Our models were Lucy, Sarah, and latterly Robin, an actuarial accountant who modelled in his ‘fallow months’. The classes began with 5-minute sketches, building up to 10-, 20- and sometimes - if we’d been good girls and boys - 30-minute poses. 

5-minute sketch


We were encouraged to experiment with different media. Each week before she started, one of my fellow artists would unroll scruffy mats in order to catch the gritty charcoal debris she left as she rubbed and smudged her way through her drawings. I was a timid Mr Neat in comparison, and began to have charcoal envy as she scrunched another innocent stick of blackened wood into the paper with concentrated abandon. Another woman drew with a fine dip-pen, making spider’s webs of thin, scratchy lines. I discovered my old Karismacolor crayons were my favourite pencils. They have a creamy consistency and I enjoyed using coloured lines rather than black.

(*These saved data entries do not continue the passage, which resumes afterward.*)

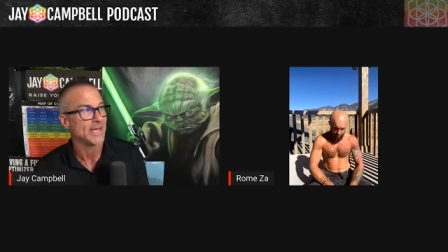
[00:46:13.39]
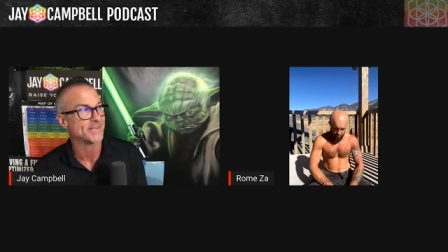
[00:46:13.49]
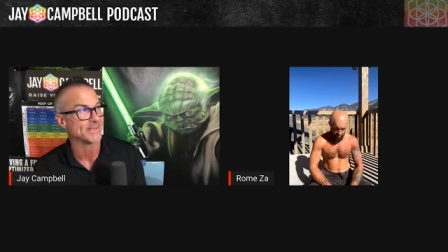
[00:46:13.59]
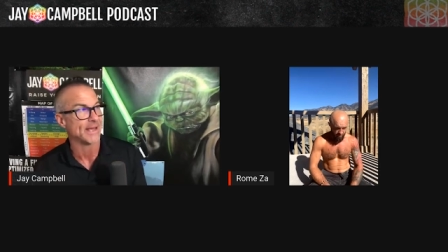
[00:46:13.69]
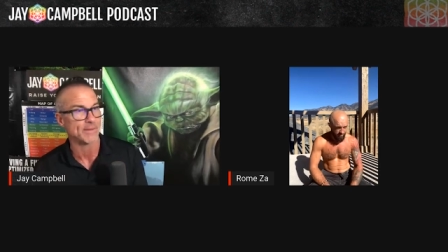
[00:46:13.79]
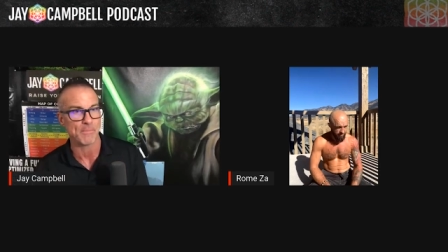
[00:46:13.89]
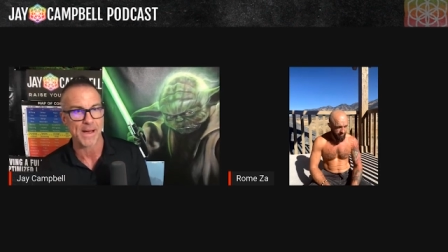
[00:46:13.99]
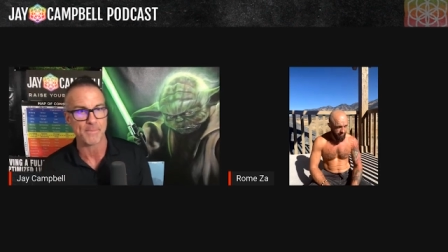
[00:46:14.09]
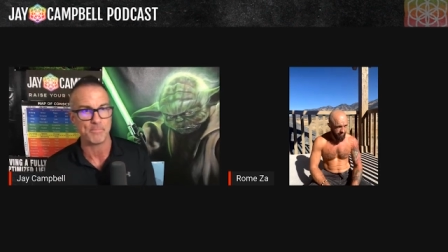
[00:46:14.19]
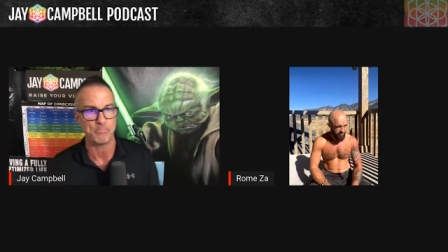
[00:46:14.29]
It's like
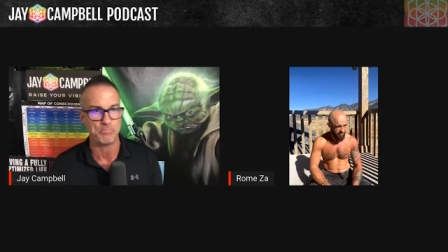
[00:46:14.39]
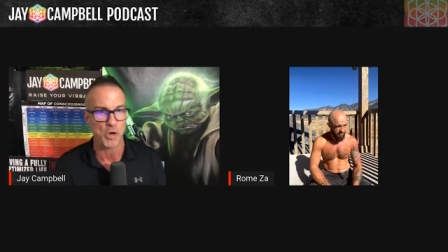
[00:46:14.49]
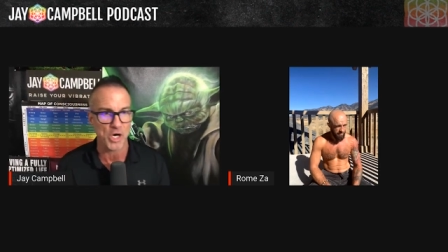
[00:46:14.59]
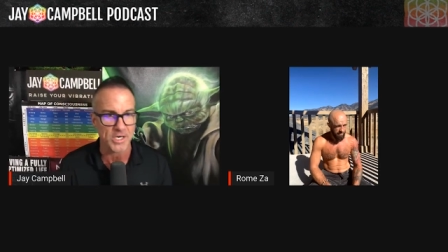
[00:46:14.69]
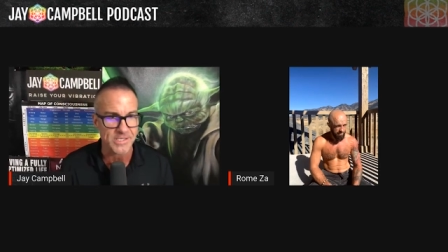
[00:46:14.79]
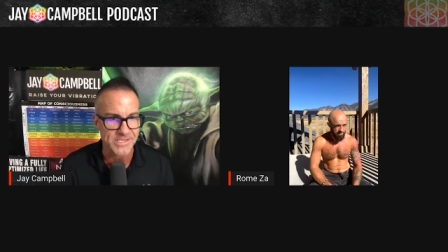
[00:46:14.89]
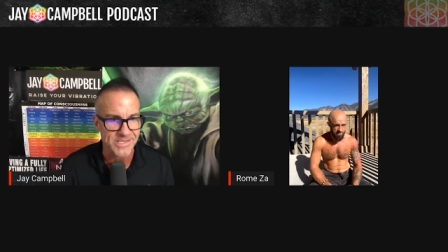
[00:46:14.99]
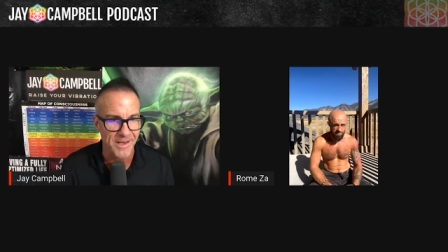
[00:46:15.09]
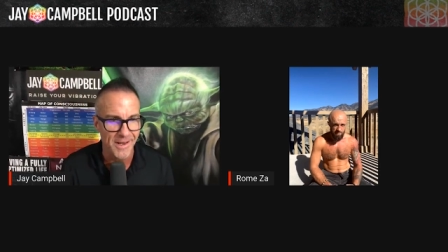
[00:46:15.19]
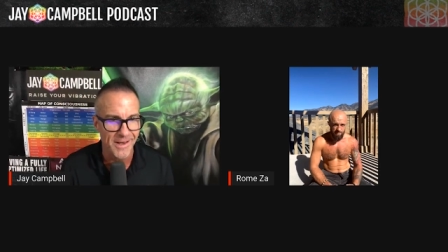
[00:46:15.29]
my books,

The classes always gently challenged us to question how we made marks on paper. Of course, I never came anywhere near to drawing as well as my heroes, Hockney, Klimt and Egon Schiele. Nonetheless the process would clear my mind, setting me up for the rest of the week. 

Then that pesky Covid-19 came along and put a sudden halt to everything. I miss the early morning treks through the fields and the cosy camaraderie of like-minded people engaged in a common task. I hope they’ll start again sometime soon. 


 Mike Brownlow is an illustrator and author of many books for children, including CBBC's Little Robots, and the Ten Little.... series with Simon Rickerty. A long standing volunteer with SCBWI's Illustration Committee, Mike lives in Somerset.